Crystalline Cool (34)

   
   "Crystalline Cool (34)"
  
   3 + 4 = 7.  Weird Chief Mojo Rising.  Brother against brother.  Civil War.  Suspicious and being aloof--these quasi-axioms considered within all the metaphysical aspects of numerology concerning the number 7.   
   Anyway, Dad, the pensioner or old leather man as he dubbed himself was experiencing a SINCERE ANAL ITCH; plus, he couldn't sit for a week due to pain; furthermore, when he did itch the pain, having an unearthly desire to scratch at it, or rub his buttocks on the carpeted floor like a dog--blood would flow from between his butt cheeks, not much, but enough of an amount to make him worry; therefore, he went to a modern physician, knowing all doctors are not true doctors; moreover, most are Bush League capitalists being only pseudo-physicians with a hostile contempt for ObamaCare; regardless, the old man wasn't gonna find a Princeton Graduate in this part of Oklahoma, one having boldly attended ARMY ROTC--that Ivy League School still proud of the military.

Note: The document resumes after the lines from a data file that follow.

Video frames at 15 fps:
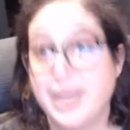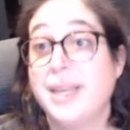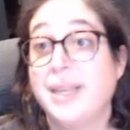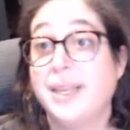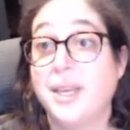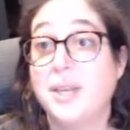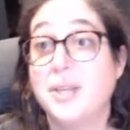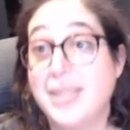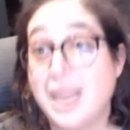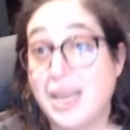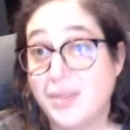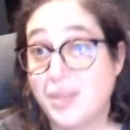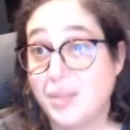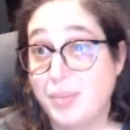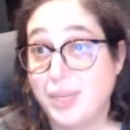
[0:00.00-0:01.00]
those
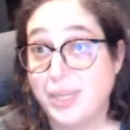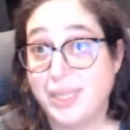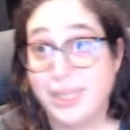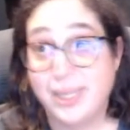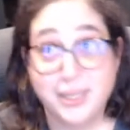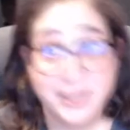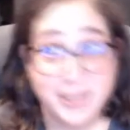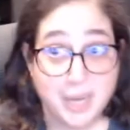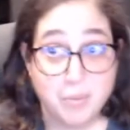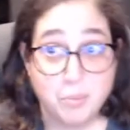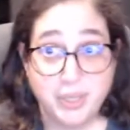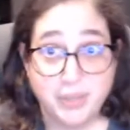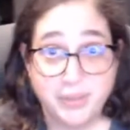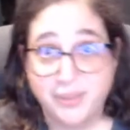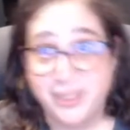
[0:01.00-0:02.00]
have to be another
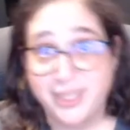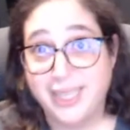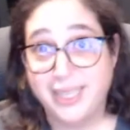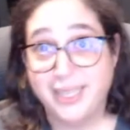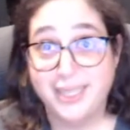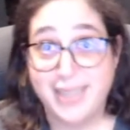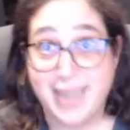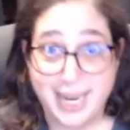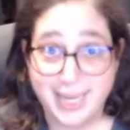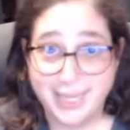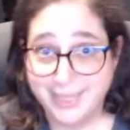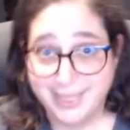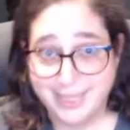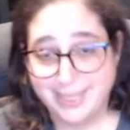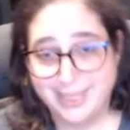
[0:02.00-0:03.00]
topic for another day
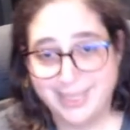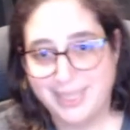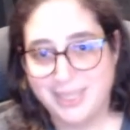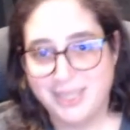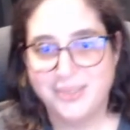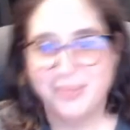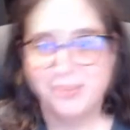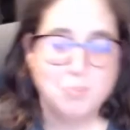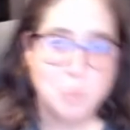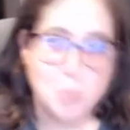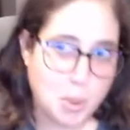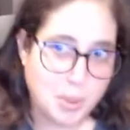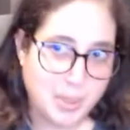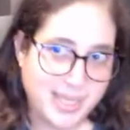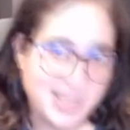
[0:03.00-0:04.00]
because there's
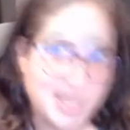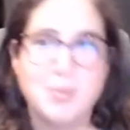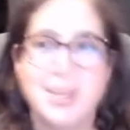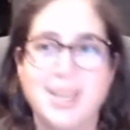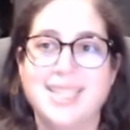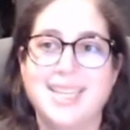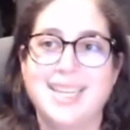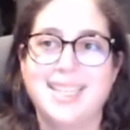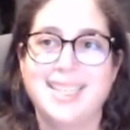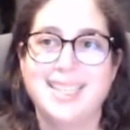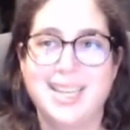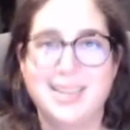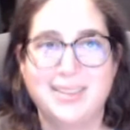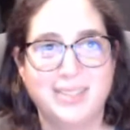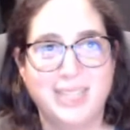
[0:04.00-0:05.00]
only so much I can
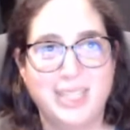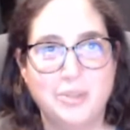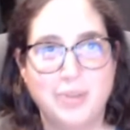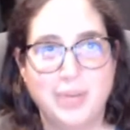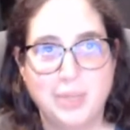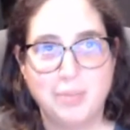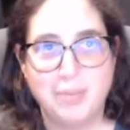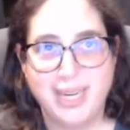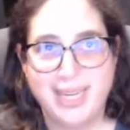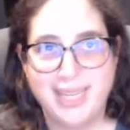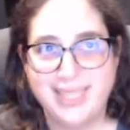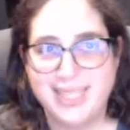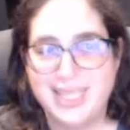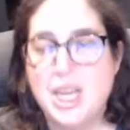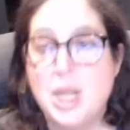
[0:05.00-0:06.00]
cover in 20
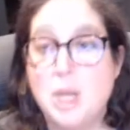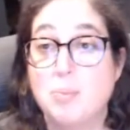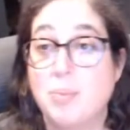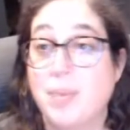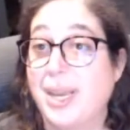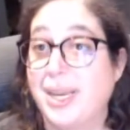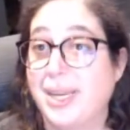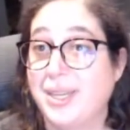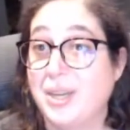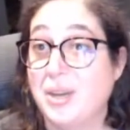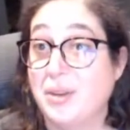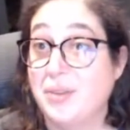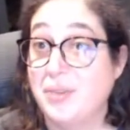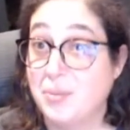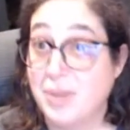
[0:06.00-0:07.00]
minutes. But
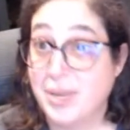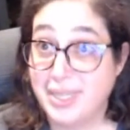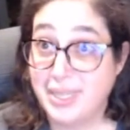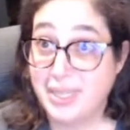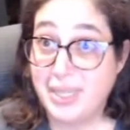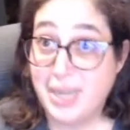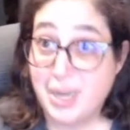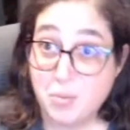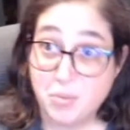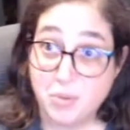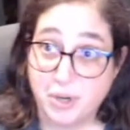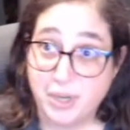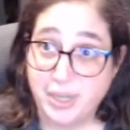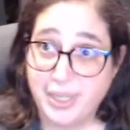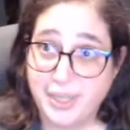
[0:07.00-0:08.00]
if you want to know
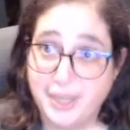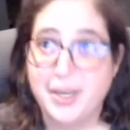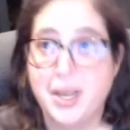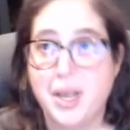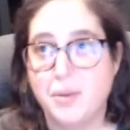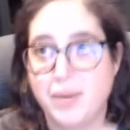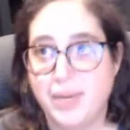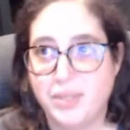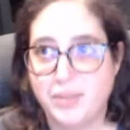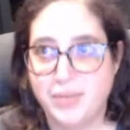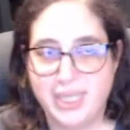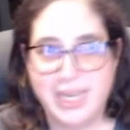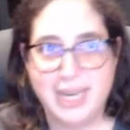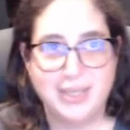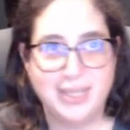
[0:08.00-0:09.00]
more, you can always
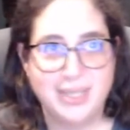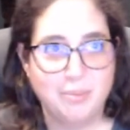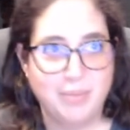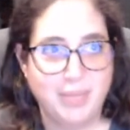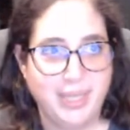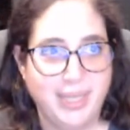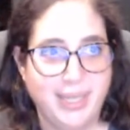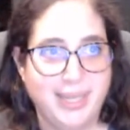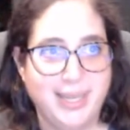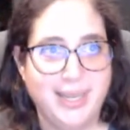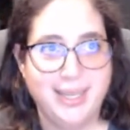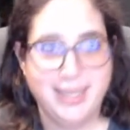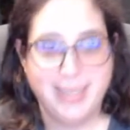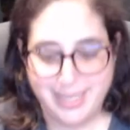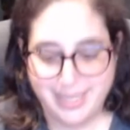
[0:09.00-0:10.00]
reach out to me
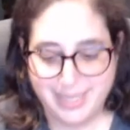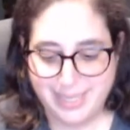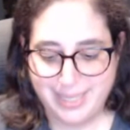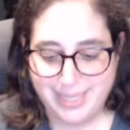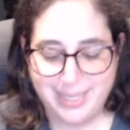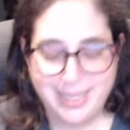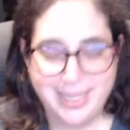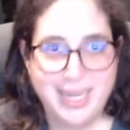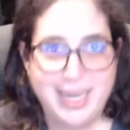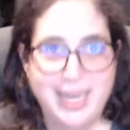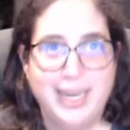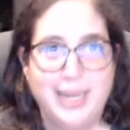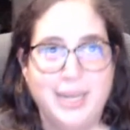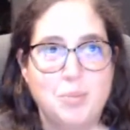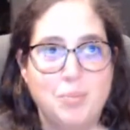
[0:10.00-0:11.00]
on LinkedIn.
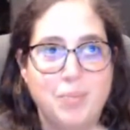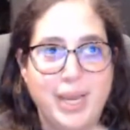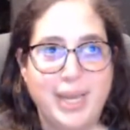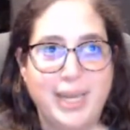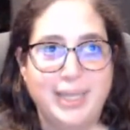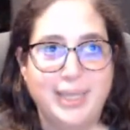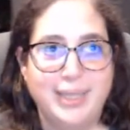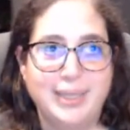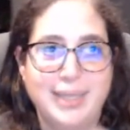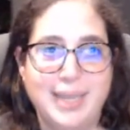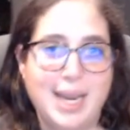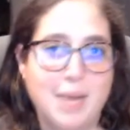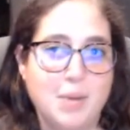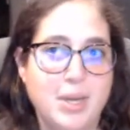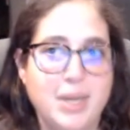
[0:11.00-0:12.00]
But
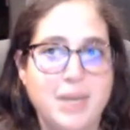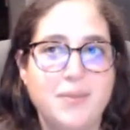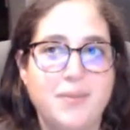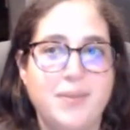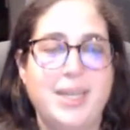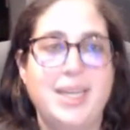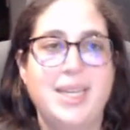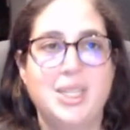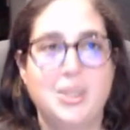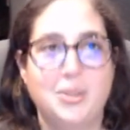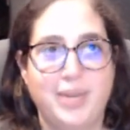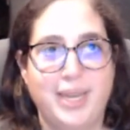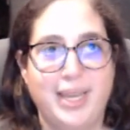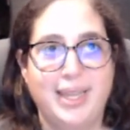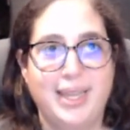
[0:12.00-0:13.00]
I want to finish
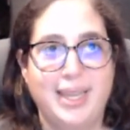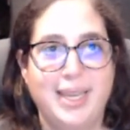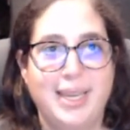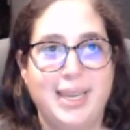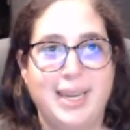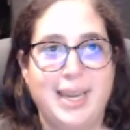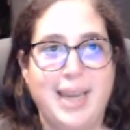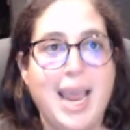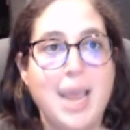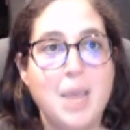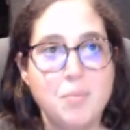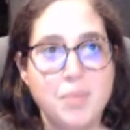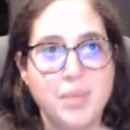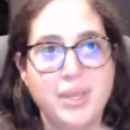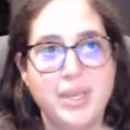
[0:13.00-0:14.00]
with
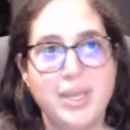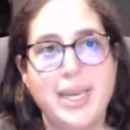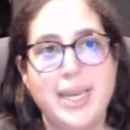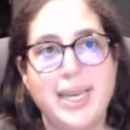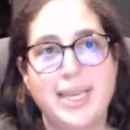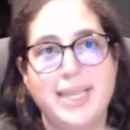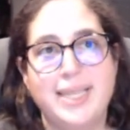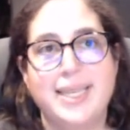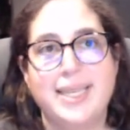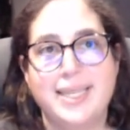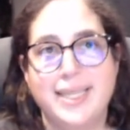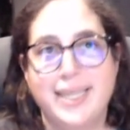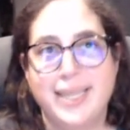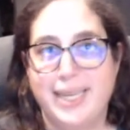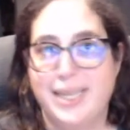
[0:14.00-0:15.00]
empathy is a
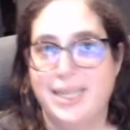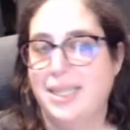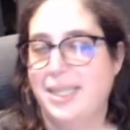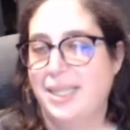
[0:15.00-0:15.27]
skill.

   After waiting a full hour and a half with contagious patients sneezing their twenty feet of germs across the waiting room, the former Apache Chief was called into the examining room, and after a curvaceous nurse with a nice ass took his vitals, a bulky man with a dandy mustache entered, asking him to remove his trousers and get onto the examining table; specifically, in the position of a dog, and that his anal cavity would undergo empirical investigation by way of human eyes and a potent flashlight.      
   The old man did so, and the physician entered, shockingly stating:  "Holy Fire!  Looked like you had mushrooms growing out of there at first, but that's psoriasis buddy--skin cells having accumulated into toxic scales that itch like shit.  And, do you wipe?"
   Old leather man said:  "Use 2 ply toilet paper."
   Anyway, after being prescribed ApexiCon cream and using it for a few days--the pain and itch persisted; thus, the Little Wolf loaded up Roadkill into his truck and went to see his old friend, an Apache medicine man--should've listened to his heart and went there first. 
   As it was Christmas Season, the medicine man said burning white sage into his anal cavity wouldn't be appropriate; hence, he gave him some myrrh, as did the Magi give to the Christ Child; plus, it might have intoxicating and calming effects, which is healthy when what is between your butt cheeks is on holy fire.
   Back home, not even thinking about his crusading son Duncan at the moment, the Little Wolf ignited the myrrh; next, stripped naked and squatted over the burning incense, letting the holy smoke kill the dermal demon, which was up and within, Roadkill watching in canine wonder.
   "Shut up stupid dog; I can read your laughing face like a clown selling hamburgers."  And the Chief went back to feeling the smooth cool of the archaic treatment.